Des sources au Congrès indiquent que certains législateurs républicains envisagent une loi qui rendrait obligatoire la divulgation des tarifs douaniers sur toutes les plateformes de vente au détail — une mesure qui neutraliserait le désavantage concurrentiel d'Amazon tout en amplifiant potentiellement la sensibilisation des consommateurs aux impacts sur les prix.
Parallèlement, les spéculations persistent quant à la possibilité qu'Amazon retarde son événement annuel de shopping Prime Day, qui se tient généralement en juillet, afin de permettre aux vendeurs et aux chaînes d'approvisionnement de s'adapter au nouveau régime tarifaire.
"Prime Day nécessite des mois de préparation des stocks", a expliqué l'analyste du commerce de détail Monica Lewis. "Avec autant d'incertitude concernant les prix et la disponibilité, repousser l'événement à août, voire à septembre, donnerait à Amazon et à ses vendeurs une marge de manœuvre pour se recalibrer."
La possibilité la plus intrigante, selon les initiés de Washington, concerne un rôle potentiel de Bezos lui-même dans l'appareil de politique économique de l'administration.
"Les récents éloges de Trump à l'égard de Bezos n'étaient ni fortuits ni accidentels", a déclaré un ancien fonctionnaire de l'administration. "Des discussions ont eu lieu sur sa nomination à un rôle consultatif présidentiel sur la résilience de la chaîne d'approvisionnement ou la relocalisation de la fabrication — une mesure qui transformerait complètement le discours sur l'exposition d'Amazon à la Chine."
La relocalisation (reshoring) consiste à ramener les opérations de fabrication ou commerciales dans le pays d'origine d'une entreprise après qu'elles ont été précédemment délocalisées à l'étranger. La relocalisation de proximité (nearshoring), tout en visant également à raccourcir les chaînes d'approvisionnement, consiste à relocaliser ces opérations dans un pays étranger voisin plutôt que dans le pays d'origine.
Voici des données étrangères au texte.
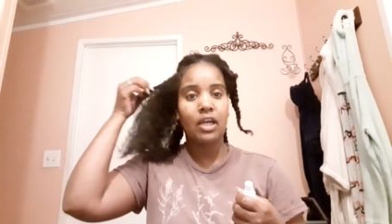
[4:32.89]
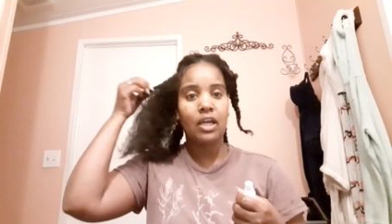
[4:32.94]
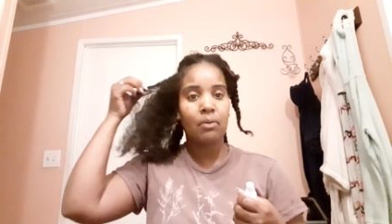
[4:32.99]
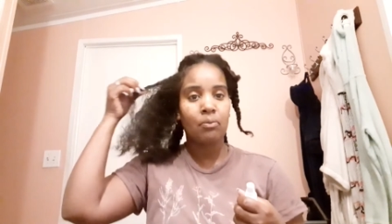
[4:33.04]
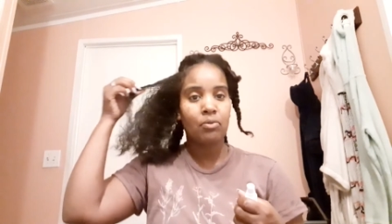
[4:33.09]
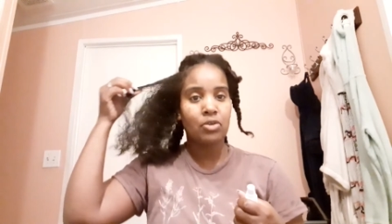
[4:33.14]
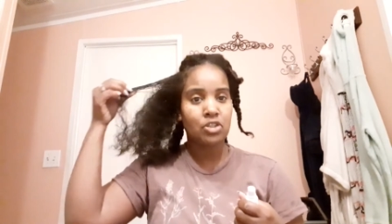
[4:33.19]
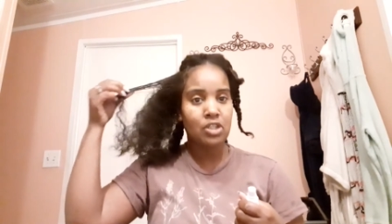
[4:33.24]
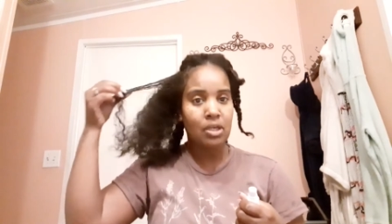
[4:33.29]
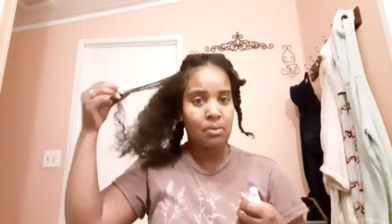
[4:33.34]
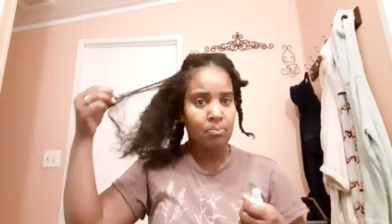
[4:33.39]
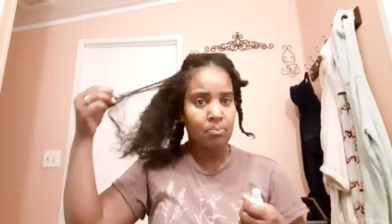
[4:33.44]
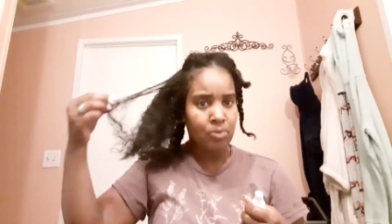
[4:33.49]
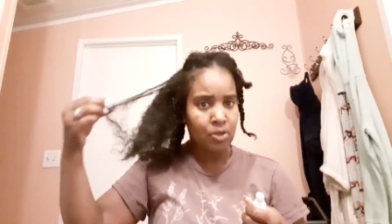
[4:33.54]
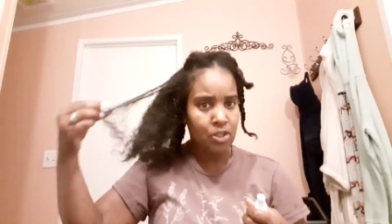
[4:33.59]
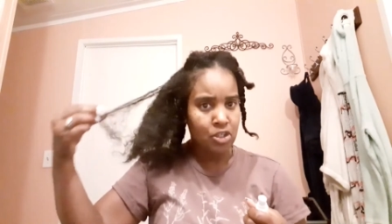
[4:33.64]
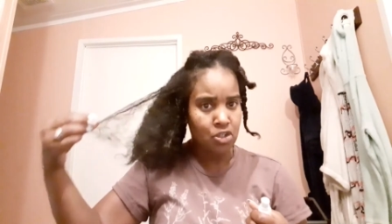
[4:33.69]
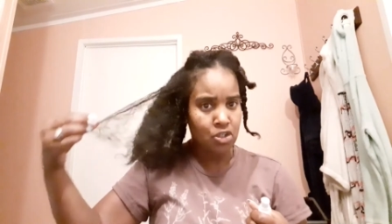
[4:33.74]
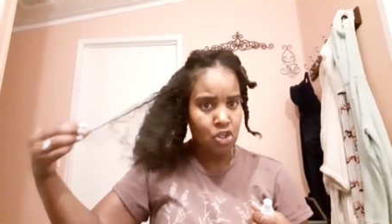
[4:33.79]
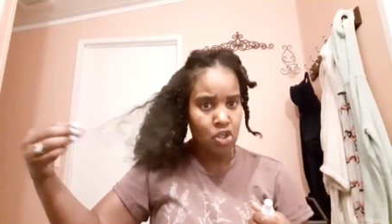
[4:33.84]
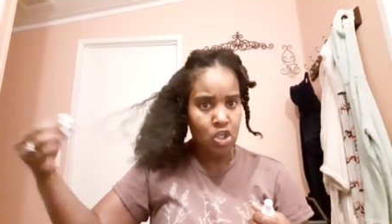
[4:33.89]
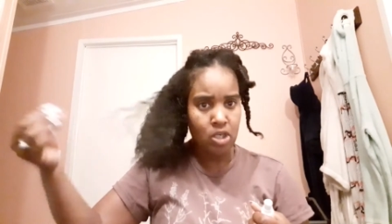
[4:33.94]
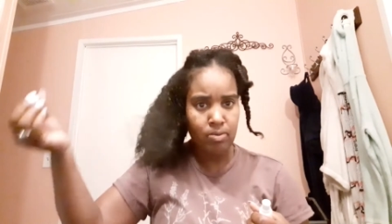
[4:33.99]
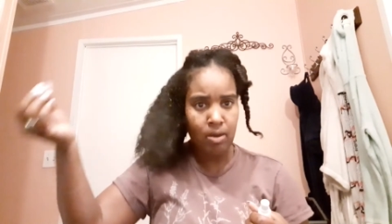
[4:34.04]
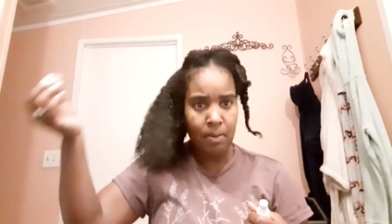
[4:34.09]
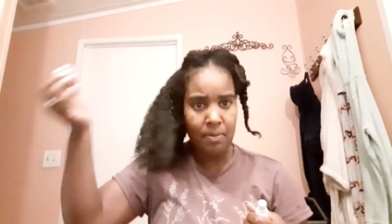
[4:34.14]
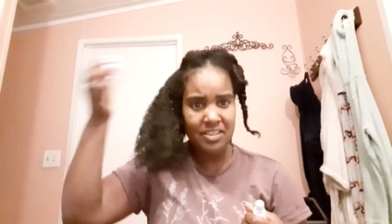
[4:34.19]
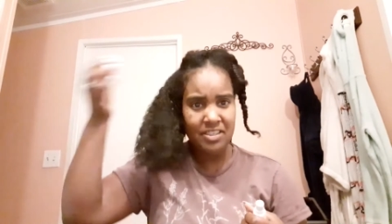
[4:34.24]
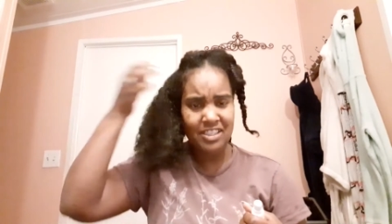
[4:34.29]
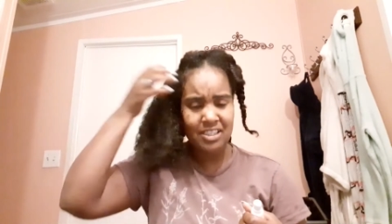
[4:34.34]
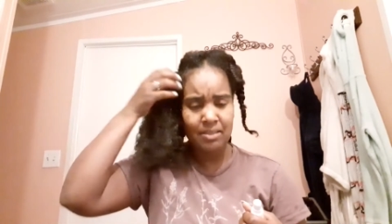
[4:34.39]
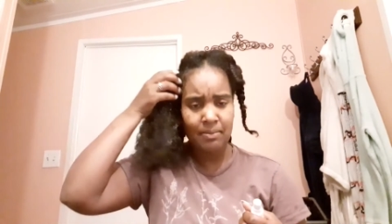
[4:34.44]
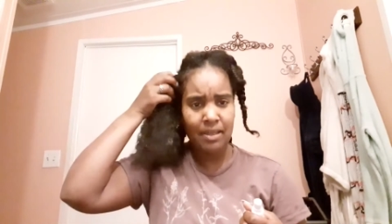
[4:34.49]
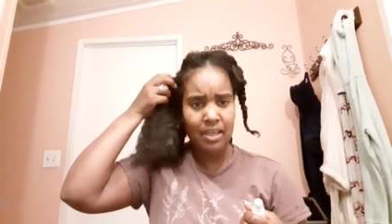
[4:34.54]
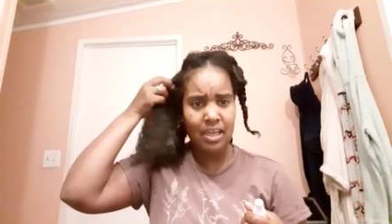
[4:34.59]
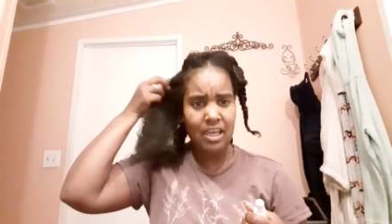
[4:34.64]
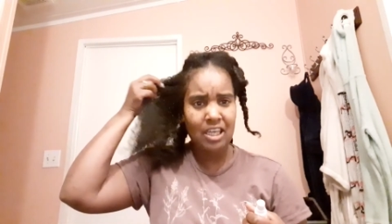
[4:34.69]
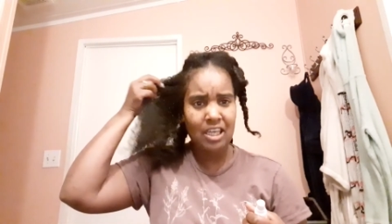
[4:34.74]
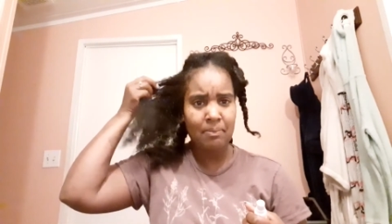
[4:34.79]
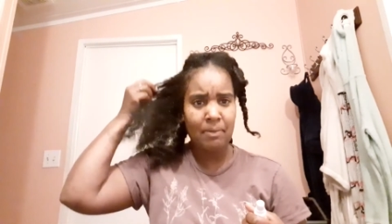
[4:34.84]
which I'm pretty sure you can probably see some
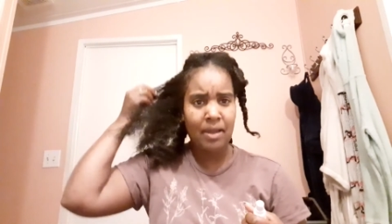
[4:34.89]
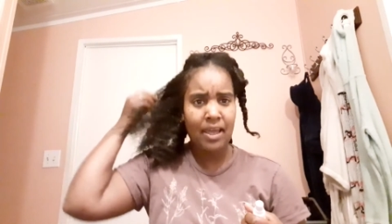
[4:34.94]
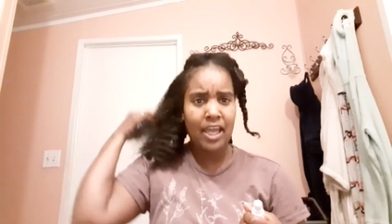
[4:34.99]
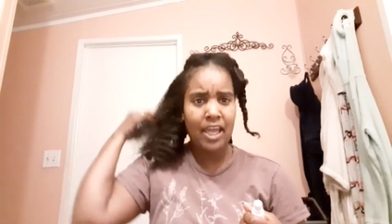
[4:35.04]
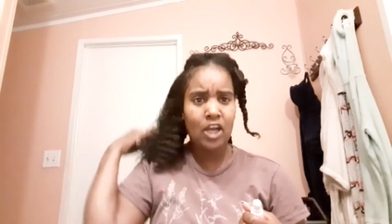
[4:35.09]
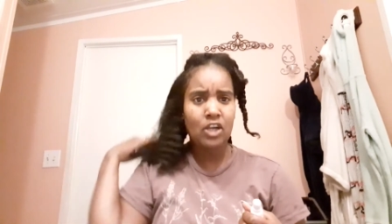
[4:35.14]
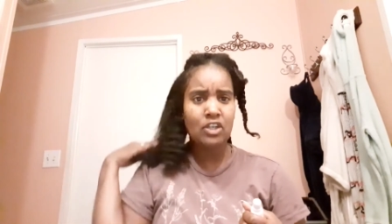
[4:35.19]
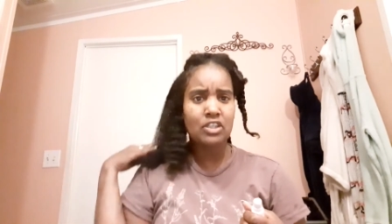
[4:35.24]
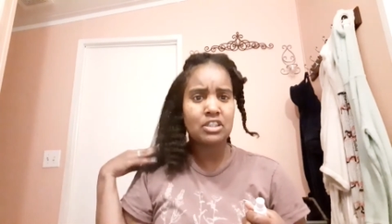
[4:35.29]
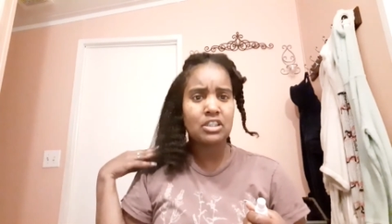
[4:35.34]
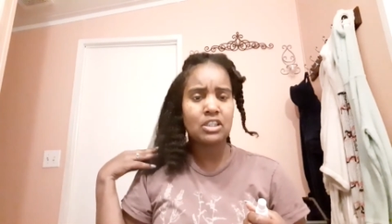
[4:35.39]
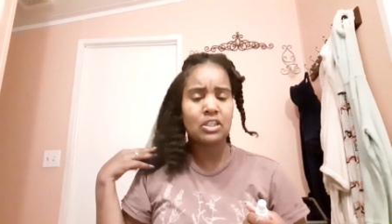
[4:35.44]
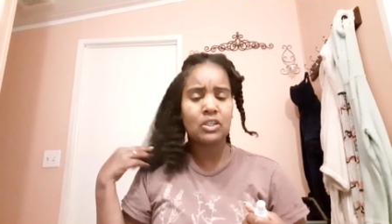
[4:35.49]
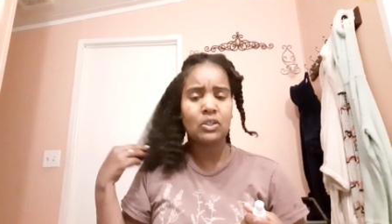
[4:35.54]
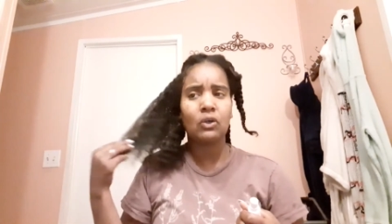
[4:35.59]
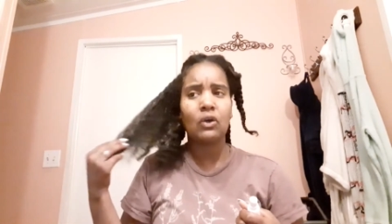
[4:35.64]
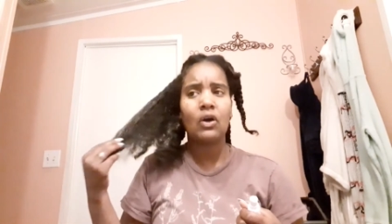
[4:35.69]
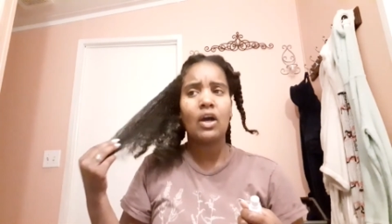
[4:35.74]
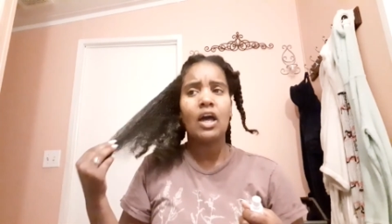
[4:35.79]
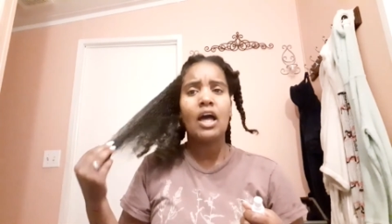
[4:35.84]
egg in my hair still.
Pour les investisseurs comme pour les consommateurs, les semaines à venir révéleront si ce différend sur la transparence tarifaire représente une brève escarmouche ou le premier coup de semonce d'une confrontation prolongée entre l'administration et les leaders du commerce électronique américain — une bataille qui déterminera en fin de compte où les produits sont fabriqués, combien ils coûtent et si les Américains comprennent exactement pourquoi les prix changent.
"En fin de compte, il ne s'agit pas seulement d'étiquettes tarifaires sur un site web", a conclu le professeur Davies. "Il s'agit de savoir qui contrôle le récit économique dans une nouvelle ère de commerce géré et de politique industrielle. Les enjeux pour Amazon comme pour l'administration ne pourraient être plus élevés."